We will train an agent to navigate (and collect bananas!) in a large, square world.

Trained Agent

A reward of +1 is provided for collecting a yellow banana, and a reward of -1 is provided for collecting a blue banana. Thus, the goal of your agent is to collect as many yellow bananas as possible while avoiding blue bananas.
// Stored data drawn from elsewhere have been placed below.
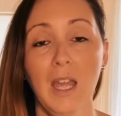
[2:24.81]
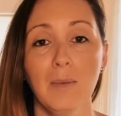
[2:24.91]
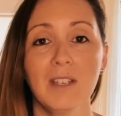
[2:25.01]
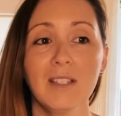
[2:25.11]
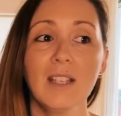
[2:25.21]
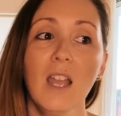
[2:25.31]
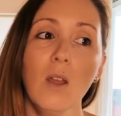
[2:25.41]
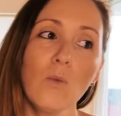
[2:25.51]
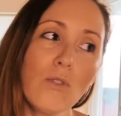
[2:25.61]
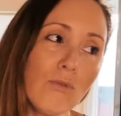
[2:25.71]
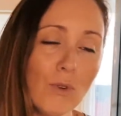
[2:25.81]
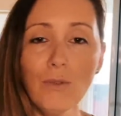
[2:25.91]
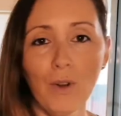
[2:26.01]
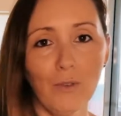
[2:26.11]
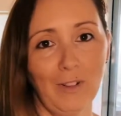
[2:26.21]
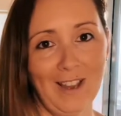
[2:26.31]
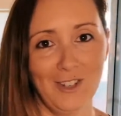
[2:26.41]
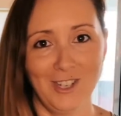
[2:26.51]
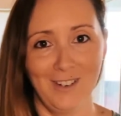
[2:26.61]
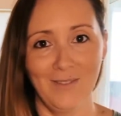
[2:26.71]
Because through
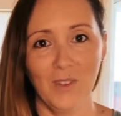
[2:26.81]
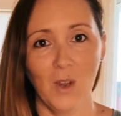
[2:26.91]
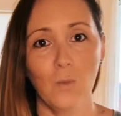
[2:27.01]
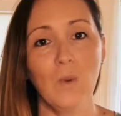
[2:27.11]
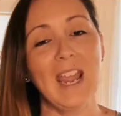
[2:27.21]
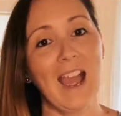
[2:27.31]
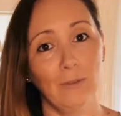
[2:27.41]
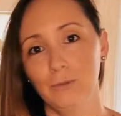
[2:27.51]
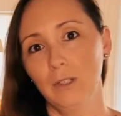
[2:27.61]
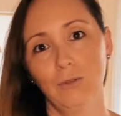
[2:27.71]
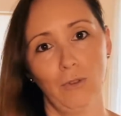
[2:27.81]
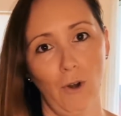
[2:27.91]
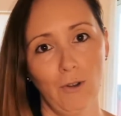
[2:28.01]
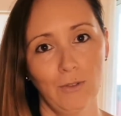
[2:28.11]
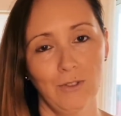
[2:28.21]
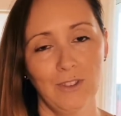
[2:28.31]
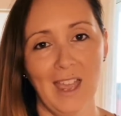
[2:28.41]
reflection, we have real growth.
The state is an 84 x 84 RGB image, corresponding to the agent's first-person view. Given this information, the agent has to learn how to best select actions. Four discrete actions are available, corresponding to:

  • 0 - move forward.
  • 1 - move backward.
  • 2 - turn left.
  • 3 - turn right.

The task is episodic, and in order to solve the environment, your agent must get an average score of +13 over 100 consecutive episodes.

Getting Started

  1. Install packages required to working the code:

    • Python 3.6
    • pip install unityagents Unity Machine Learning Agents (ML-Agents)
    • PyTorch (The code works with both CPU and GPU that is capable of running CUDA)
    • NumPy, Matplotlib, Pandas
  2. Download the environment from one of the links below. You need only select the environment that matches your operating system:

    (For Windows users) Check out this link if you need help with determining if your computer is running a 32-bit version or 64-bit version of the Windows operating system.

  3. Place the file in folder with other repository files, and unzip (or decompress) the file.

Note: The project environment is similar to, but not identical to the Banana Collector environment on the Unity ML-Agents GitHub page.

Instructions

The repository contains four files and one directory:

  • double_dqn_agent.py: DDQN agent with Experience replay
  • model.py: CNN model
  • Navigation_Pixels.ipynb: The code to explore the environment and train an agent
  • checkpoint: Saved trained model weights of the successful agent as a multipart ZIP file
  • Report.md: Description of implementation

Follow the instructions in Navigation_Pixels.ipynb to get started with training an agent.